ONS : les salaires réels ont augmenté de 2,9% sur un an jusqu'en avril 2024

ONS : les salaires réels ont augmenté de 2,9% sur un an jusqu'en avril 2024

Les revenus hebdomadaires au Royaume-Uni ont augmenté de 2,9 % entre avril 2023 et avril 2024 après ajustement de l’inflation.

Les nouveaux chiffres du Bureau des statistiques nationales montrent que le salaire hebdomadaire médian des employés à temps plein était de 728 £.

Le nombre d'employés à temps plein a augmenté dans tous les principaux groupes professionnels, la plus forte croissance étant enregistrée dans les professions moins bien rémunérées, telles que les catégories « soins et loisirs » et « professions de la vente et du service à la clientèle », qui ont toutes deux augmenté de 7,7 % (non désaisonnalisé) par rapport à l'année précédente. année.

Les « gestionnaires, directeurs et hauts fonctionnaires » ont également connu une forte augmentation (7,6 %) de leur salaire hebdomadaire brut médian. La plus faible augmentation a été observée dans les « professions professionnelles » (5 %).

Le salaire annuel brut médian des salariés à temps plein était de 37 430 £ en avril 2024, contre 35 004 £ en avril 2023, soit une augmentation de 6,9 ​​%.

Le salaire horaire médian des salariés à temps plein hors heures supplémentaires était de 18,64 £ de l'heure en avril 2024, contre 17,52 £ en 2023 (soit une augmentation de 6,4 %).

La proportion d'emplois salariés faiblement rémunérés est tombée à 3,4 % en avril 2024, contre 9,8 % en avril 2023, le plus bas depuis le début de la série en 1997, tandis que la proportion d'emplois salariés bien rémunérés a diminué de 0,7 point de pourcentage sur l'année pour atteindre 22,7 %. en avril 2024 ; les deux baisses sont des niveaux record, a déclaré l'ONS.

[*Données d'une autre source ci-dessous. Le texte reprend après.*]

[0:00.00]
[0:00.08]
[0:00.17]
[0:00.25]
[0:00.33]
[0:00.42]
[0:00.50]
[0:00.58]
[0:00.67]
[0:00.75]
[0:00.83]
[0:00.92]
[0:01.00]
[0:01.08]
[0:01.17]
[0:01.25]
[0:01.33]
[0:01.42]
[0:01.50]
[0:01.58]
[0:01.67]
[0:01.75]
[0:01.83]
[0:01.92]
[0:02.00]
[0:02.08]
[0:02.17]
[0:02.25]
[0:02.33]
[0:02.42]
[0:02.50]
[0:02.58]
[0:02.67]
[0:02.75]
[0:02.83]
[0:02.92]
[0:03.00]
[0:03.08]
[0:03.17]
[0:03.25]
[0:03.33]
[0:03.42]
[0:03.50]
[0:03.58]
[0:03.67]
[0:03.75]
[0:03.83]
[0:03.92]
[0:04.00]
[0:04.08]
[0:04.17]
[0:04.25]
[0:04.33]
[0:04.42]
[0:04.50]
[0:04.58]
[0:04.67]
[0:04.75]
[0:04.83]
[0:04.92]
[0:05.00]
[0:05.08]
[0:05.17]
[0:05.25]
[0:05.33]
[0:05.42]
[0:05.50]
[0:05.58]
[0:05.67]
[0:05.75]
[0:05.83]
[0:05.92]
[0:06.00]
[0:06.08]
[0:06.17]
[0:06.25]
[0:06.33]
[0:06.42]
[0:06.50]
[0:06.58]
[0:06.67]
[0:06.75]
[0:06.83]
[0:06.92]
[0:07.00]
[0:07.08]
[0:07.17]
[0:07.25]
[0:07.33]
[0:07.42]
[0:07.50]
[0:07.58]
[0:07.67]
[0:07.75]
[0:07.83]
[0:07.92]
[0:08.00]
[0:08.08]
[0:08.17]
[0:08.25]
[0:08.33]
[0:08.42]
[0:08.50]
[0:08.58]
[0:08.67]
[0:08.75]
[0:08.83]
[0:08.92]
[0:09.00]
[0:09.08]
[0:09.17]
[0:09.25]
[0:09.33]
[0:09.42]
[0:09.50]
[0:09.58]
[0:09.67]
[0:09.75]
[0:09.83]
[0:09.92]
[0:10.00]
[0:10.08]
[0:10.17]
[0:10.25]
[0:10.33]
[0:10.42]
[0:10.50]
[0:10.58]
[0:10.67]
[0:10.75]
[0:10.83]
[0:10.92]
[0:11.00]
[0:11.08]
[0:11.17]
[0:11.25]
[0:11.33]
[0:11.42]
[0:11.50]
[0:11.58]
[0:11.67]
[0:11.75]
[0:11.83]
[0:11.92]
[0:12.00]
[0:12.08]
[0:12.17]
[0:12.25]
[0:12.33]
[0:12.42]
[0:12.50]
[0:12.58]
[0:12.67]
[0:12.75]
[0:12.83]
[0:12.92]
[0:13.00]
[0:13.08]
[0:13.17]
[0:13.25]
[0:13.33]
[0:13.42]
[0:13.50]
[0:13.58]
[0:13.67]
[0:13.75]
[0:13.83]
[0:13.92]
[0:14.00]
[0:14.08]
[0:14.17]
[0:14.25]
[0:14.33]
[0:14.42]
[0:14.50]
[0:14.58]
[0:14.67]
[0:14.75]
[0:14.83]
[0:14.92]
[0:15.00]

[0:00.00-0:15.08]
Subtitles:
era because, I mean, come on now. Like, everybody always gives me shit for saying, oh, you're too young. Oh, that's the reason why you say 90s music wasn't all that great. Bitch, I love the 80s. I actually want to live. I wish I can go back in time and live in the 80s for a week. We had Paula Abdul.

En avril 2024, la plus forte proportion d'emplois faiblement rémunérés concernait les métiers élémentaires (12,9 %) et l'industrie hôtelière (17 %). Les professions élémentaires comprennent des emplois tels que nettoyeurs ou chauffeurs-livreurs. En outre, les salariés les plus susceptibles d'occuper des emplois faiblement rémunérés étaient les jeunes (36,1 % des salariés âgés de 16 à 21 ans étaient faiblement rémunérés) et les femmes.

Le TUC a utilisé ces chiffres pour critiquer les gouvernements conservateurs précédents, arguant qu’avec une croissance annuelle moyenne réelle des salaires de seulement 0,3 % entre 2010 et 2024, il s’agissait de la pire période de croissance salariale que toute autre période de gouvernement depuis les années 1920.

Selon l'Institute for Fiscal Studies, l'absence de croissance des salaires en Grande-Bretagne au cours des 15 dernières années s'explique par une baisse de la productivité. Dans un blog en ligne, Nick Ridpath, économiste de recherche à l'IFS, a déclaré qu'au cours des 35 années précédant 2008, la productivité avait doublé, mais qu'au cours des 15 années qui ont suivi, elle n'avait augmenté que de 5 %. « Cette stagnation est connue sous le nom de casse-tête de la productivité et a suscité de nombreux débats parmi les économistes », a-t-il déclaré, mais le manque d'investissement en est la cause la plus probable.

Ridpath a confirmé que par rapport à l’ère pré-pandémique, l’économie britannique affichait les pires performances parmi les démocraties les plus riches du G7. Il a cité le Brexit et le conflit ukrainien comme causes contributives, mais a également remis en question le régime de chômage partiel, arguant qu’une augmentation de la générosité des indemnités de chômage – comme l’ont fait les États-Unis – aurait pu aider l’économie à se remettre plus rapidement de la pandémie.

En effet, l’économie post-Covid avait des modèles et des priorités d’emploi différents, alors que payer les entreprises pour maintenir les travailleurs dans leurs emplois d’avant Covid n’est peut-être pas aussi productif.